* Provided information:
= = =

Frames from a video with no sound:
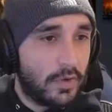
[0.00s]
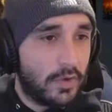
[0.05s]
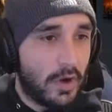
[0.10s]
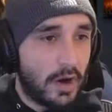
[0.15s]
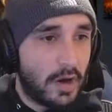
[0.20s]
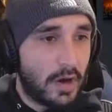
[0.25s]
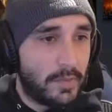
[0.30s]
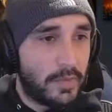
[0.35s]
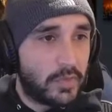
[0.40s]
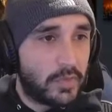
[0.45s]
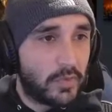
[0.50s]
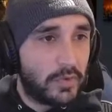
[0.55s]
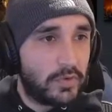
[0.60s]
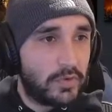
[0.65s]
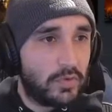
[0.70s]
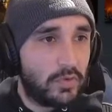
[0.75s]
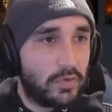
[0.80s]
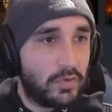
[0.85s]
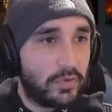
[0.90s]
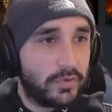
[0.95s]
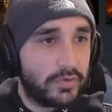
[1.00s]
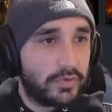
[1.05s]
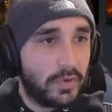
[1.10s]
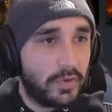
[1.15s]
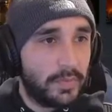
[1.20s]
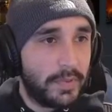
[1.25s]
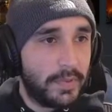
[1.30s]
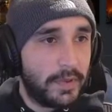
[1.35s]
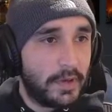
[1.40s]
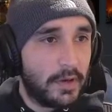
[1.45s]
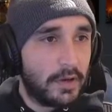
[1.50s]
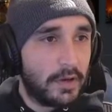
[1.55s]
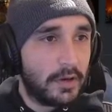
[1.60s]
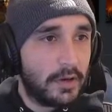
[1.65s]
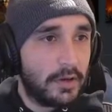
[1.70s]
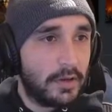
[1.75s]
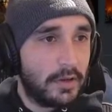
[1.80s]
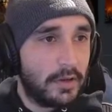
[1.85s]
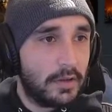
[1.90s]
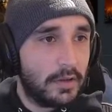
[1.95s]
Arma 3 tools. So up here,
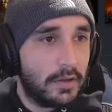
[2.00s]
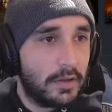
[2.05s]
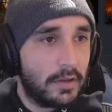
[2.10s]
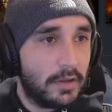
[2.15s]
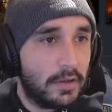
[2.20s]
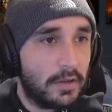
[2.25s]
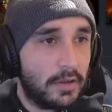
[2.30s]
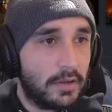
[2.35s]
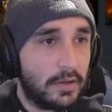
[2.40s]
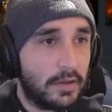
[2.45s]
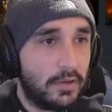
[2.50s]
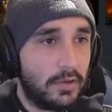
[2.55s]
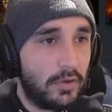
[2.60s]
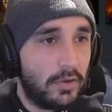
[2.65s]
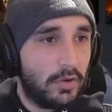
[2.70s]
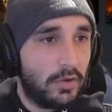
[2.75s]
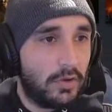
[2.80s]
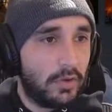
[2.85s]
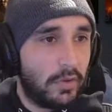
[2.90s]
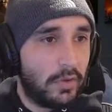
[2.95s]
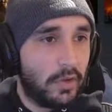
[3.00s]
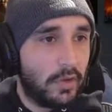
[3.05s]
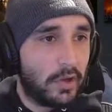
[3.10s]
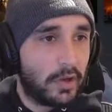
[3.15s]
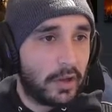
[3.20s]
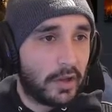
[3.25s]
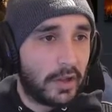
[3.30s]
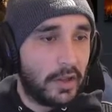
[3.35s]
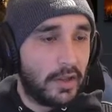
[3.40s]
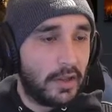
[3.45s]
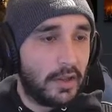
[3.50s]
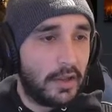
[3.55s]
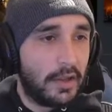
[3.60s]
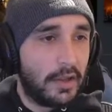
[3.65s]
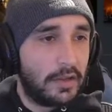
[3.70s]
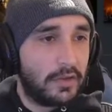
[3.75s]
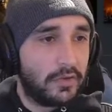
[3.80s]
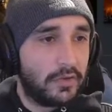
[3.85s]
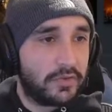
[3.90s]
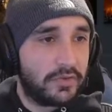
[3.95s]
you can look
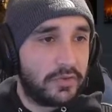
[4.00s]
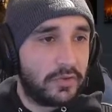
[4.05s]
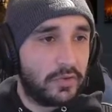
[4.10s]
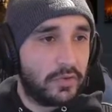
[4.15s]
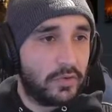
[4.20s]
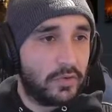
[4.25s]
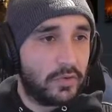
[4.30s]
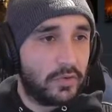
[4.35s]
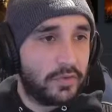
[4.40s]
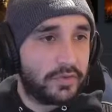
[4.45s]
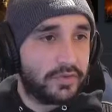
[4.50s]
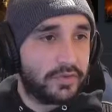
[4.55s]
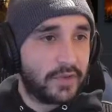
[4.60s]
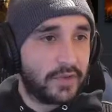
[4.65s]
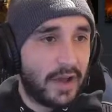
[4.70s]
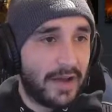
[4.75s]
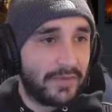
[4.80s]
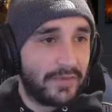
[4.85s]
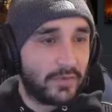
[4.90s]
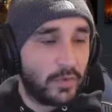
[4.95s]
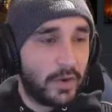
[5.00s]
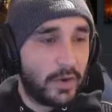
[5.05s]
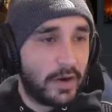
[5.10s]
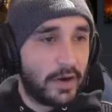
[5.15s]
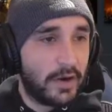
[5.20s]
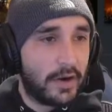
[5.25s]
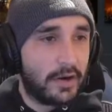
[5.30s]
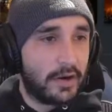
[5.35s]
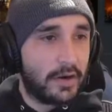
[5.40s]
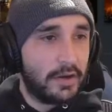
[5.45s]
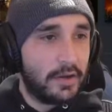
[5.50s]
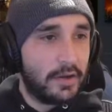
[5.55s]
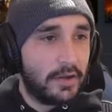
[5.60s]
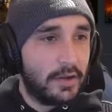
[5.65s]
and you'll see tools, software.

= = =

* Aim of the exercise:
Please retype the records above exactly, but leave out any pictures.

* Exercise answer:
Frames from a video with no sound:
[0.00s]
[0.05s]
[0.10s]
[0.15s]
[0.20s]
[0.25s]
[0.30s]
[0.35s]
[0.40s]
[0.45s]
[0.50s]
[0.55s]
[0.60s]
[0.65s]
[0.70s]
[0.75s]
[0.80s]
[0.85s]
[0.90s]
[0.95s]
[1.00s]
[1.05s]
[1.10s]
[1.15s]
[1.20s]
[1.25s]
[1.30s]
[1.35s]
[1.40s]
[1.45s]
[1.50s]
[1.55s]
[1.60s]
[1.65s]
[1.70s]
[1.75s]
[1.80s]
[1.85s]
[1.90s]
[1.95s]
Arma 3 tools. So up here,
[2.00s]
[2.05s]
[2.10s]
[2.15s]
[2.20s]
[2.25s]
[2.30s]
[2.35s]
[2.40s]
[2.45s]
[2.50s]
[2.55s]
[2.60s]
[2.65s]
[2.70s]
[2.75s]
[2.80s]
[2.85s]
[2.90s]
[2.95s]
[3.00s]
[3.05s]
[3.10s]
[3.15s]
[3.20s]
[3.25s]
[3.30s]
[3.35s]
[3.40s]
[3.45s]
[3.50s]
[3.55s]
[3.60s]
[3.65s]
[3.70s]
[3.75s]
[3.80s]
[3.85s]
[3.90s]
[3.95s]
you can look
[4.00s]
[4.05s]
[4.10s]
[4.15s]
[4.20s]
[4.25s]
[4.30s]
[4.35s]
[4.40s]
[4.45s]
[4.50s]
[4.55s]
[4.60s]
[4.65s]
[4.70s]
[4.75s]
[4.80s]
[4.85s]
[4.90s]
[4.95s]
[5.00s]
[5.05s]
[5.10s]
[5.15s]
[5.20s]
[5.25s]
[5.30s]
[5.35s]
[5.40s]
[5.45s]
[5.50s]
[5.55s]
[5.60s]
[5.65s]
and you'll see tools, software.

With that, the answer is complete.